• WHAT IS REQUIRED
Directions for the data below: repeat exactly the lines from the one with "[00:00:05.67]" through the one with "[00:00:06.87]", both included, and omit all pictures.

(THE RECORDS)

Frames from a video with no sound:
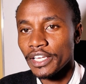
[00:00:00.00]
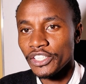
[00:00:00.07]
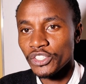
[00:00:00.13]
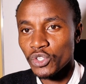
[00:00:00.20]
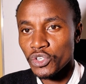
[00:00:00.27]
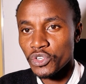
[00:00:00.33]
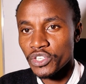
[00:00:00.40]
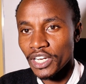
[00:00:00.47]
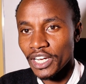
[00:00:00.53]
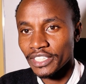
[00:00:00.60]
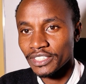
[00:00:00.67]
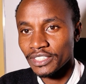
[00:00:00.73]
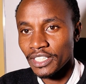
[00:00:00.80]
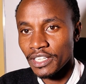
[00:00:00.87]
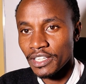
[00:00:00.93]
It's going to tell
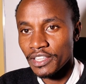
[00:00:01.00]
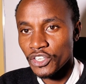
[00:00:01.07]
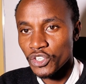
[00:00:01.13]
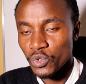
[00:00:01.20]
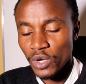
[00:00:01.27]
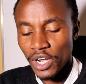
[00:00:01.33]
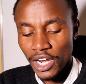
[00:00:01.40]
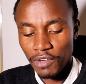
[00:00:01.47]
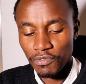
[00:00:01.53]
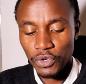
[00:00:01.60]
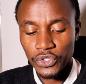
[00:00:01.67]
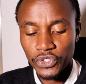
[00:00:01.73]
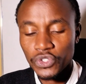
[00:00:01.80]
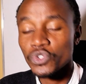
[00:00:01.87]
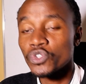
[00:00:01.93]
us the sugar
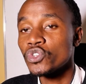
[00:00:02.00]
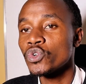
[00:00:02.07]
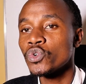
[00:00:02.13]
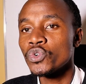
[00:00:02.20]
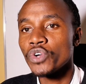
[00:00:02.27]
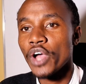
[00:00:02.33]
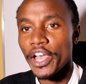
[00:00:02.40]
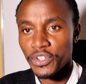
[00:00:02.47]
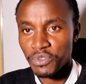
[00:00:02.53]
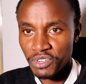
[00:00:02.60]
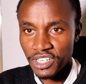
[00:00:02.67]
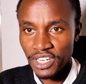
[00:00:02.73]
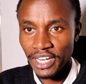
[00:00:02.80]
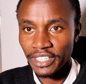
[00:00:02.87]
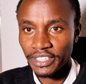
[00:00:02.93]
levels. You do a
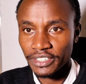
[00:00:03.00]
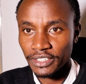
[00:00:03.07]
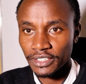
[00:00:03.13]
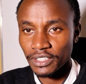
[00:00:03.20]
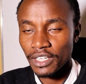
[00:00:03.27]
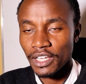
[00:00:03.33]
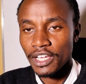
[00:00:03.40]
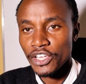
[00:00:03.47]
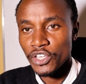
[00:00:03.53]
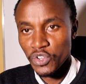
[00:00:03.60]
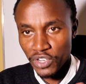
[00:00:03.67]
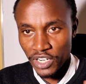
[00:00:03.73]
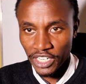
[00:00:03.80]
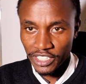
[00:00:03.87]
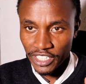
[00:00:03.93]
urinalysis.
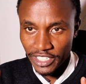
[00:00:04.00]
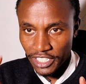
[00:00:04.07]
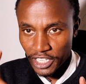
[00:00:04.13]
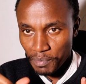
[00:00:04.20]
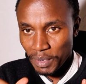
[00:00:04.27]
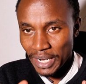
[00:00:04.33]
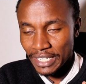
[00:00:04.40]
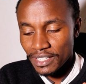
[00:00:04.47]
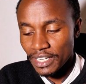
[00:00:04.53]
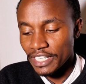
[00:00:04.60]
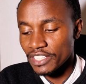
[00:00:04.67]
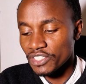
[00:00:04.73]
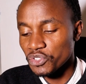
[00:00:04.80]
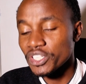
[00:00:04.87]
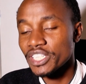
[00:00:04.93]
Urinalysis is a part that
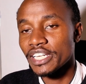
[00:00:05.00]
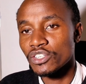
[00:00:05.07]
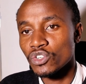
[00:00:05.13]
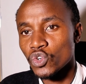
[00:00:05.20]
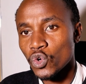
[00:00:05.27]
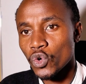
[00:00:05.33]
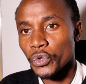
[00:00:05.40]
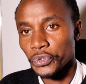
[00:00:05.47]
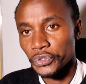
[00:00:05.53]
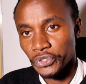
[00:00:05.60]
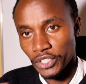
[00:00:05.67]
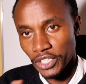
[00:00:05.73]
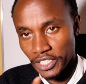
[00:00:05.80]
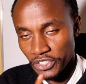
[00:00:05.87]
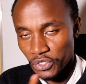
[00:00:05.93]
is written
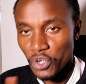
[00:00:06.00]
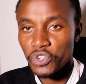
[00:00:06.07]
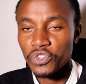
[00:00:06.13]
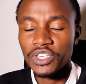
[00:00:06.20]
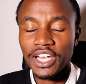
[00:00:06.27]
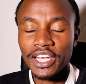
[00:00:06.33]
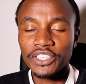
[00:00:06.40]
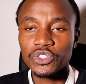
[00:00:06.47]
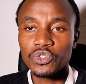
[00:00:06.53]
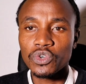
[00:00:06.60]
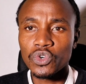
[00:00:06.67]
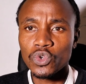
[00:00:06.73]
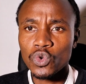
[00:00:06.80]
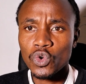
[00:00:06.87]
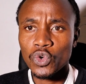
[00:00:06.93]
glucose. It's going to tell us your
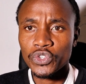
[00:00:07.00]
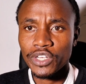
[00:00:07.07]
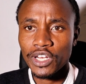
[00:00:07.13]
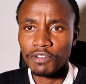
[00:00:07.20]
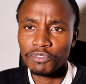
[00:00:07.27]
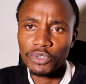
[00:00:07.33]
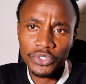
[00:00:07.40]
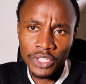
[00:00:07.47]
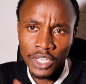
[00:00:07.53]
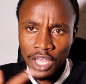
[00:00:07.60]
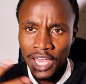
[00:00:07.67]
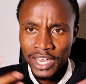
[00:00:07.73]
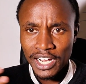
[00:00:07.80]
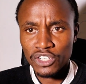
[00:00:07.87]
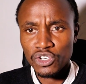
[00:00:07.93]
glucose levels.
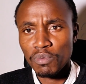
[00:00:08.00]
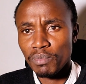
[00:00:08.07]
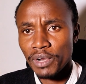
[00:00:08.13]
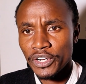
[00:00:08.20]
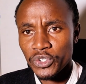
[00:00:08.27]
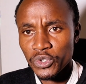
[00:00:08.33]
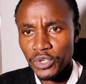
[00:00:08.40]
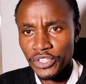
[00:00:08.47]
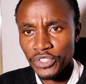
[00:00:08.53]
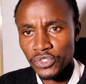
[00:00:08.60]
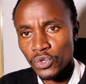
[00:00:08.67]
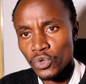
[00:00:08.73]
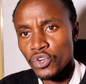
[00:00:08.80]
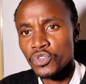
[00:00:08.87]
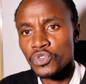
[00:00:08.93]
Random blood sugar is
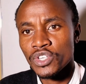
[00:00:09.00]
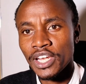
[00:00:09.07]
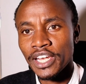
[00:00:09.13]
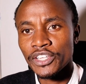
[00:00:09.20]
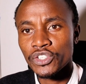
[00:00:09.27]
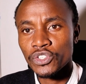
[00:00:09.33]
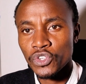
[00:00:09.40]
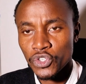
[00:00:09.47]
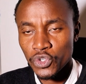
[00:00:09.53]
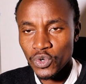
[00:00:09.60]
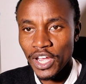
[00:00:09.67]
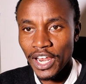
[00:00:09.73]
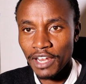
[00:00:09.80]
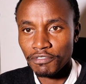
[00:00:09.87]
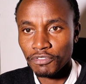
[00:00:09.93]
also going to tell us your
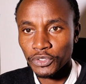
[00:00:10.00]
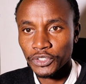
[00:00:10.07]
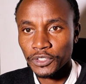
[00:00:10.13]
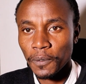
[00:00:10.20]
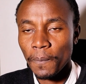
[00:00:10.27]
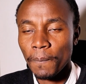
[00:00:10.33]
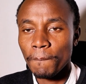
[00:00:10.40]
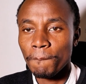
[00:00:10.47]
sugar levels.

(End THE RECORDS)
(THE RECORDS)

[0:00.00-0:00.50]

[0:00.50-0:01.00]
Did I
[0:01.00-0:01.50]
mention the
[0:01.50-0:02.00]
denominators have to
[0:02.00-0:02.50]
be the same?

(End THE RECORDS)
(THE RECORDS)

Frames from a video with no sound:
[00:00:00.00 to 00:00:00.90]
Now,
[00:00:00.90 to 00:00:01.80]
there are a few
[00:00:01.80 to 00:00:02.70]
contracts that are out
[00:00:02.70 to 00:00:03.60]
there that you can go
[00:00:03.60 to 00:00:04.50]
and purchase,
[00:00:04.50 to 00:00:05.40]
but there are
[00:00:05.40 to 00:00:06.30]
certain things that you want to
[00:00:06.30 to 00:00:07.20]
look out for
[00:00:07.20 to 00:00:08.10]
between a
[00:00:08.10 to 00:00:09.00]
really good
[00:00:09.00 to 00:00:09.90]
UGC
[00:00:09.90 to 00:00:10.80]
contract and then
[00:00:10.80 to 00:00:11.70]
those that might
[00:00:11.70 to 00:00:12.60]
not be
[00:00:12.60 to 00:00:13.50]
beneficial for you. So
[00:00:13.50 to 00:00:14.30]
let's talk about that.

(End THE RECORDS)

• EXPECTED OUTPUT
[00:00:05.67]
[00:00:05.73]
[00:00:05.80]
[00:00:05.87]
[00:00:05.93]
is written
[00:00:06.00]
[00:00:06.07]
[00:00:06.13]
[00:00:06.20]
[00:00:06.27]
[00:00:06.33]
[00:00:06.40]
[00:00:06.47]
[00:00:06.53]
[00:00:06.60]
[00:00:06.67]
[00:00:06.73]
[00:00:06.80]
[00:00:06.87]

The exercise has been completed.